Overflows cause problems with programming systems all the time. In 2014, Gangnam Style overflowed INT_MAX in YouTube’s view counter causing YouTube to have to upgrade its counter to 64-bit integers. In 2004, Comair had to ground 1100 flights because it’s scheduling software used a 16-bit pointer in its scheduling software but bad weather caused more than the hard limit of 32,768 changes per month. Integer overflows are also a common source of security exploits, In 2021, a Saudi activist’s phone was hacked with an 0-day that took advantage of an integer overflow in an image rendering library.

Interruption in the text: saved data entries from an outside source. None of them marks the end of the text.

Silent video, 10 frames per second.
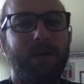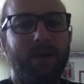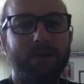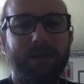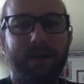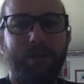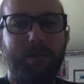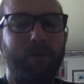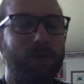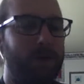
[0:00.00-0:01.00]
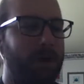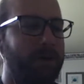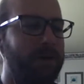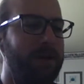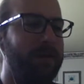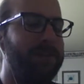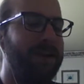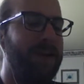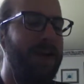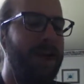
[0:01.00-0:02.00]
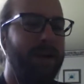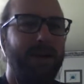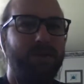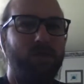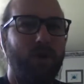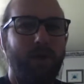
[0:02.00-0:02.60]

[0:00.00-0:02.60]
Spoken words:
Honestly, I will put all your names in a hat and draw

Unfortunately, the solution is not as simple as choose the largest data type and stick with it. Using an int64 instead of an int32 doubles the amount of memory and data storage required for processing, and in high volume systems this can be significant. If you won’t have a number larger than the max value, then that is a waste of zeros. For data storage or network serialization, there are some tricks you can use such as variable length encoding used in protocol buffers, but the value will always be expanded in memory.

At Rotational, we’re working on an global event processing system. Events must be totally ordered and need ids that reflect that ordering, so could we use a uint64 as the ID value? We simply reformulated the question as: “what would it take to generate over 18 quintillion events?” We focus on systems with publishers that generate events at a maximum of 30Hz (30 events per second). At this rate it would take one publisher 19,484,734,869.69 years to overflow the ID. However if we used an uint32 it would take just 4.54 years to overflow the ID field.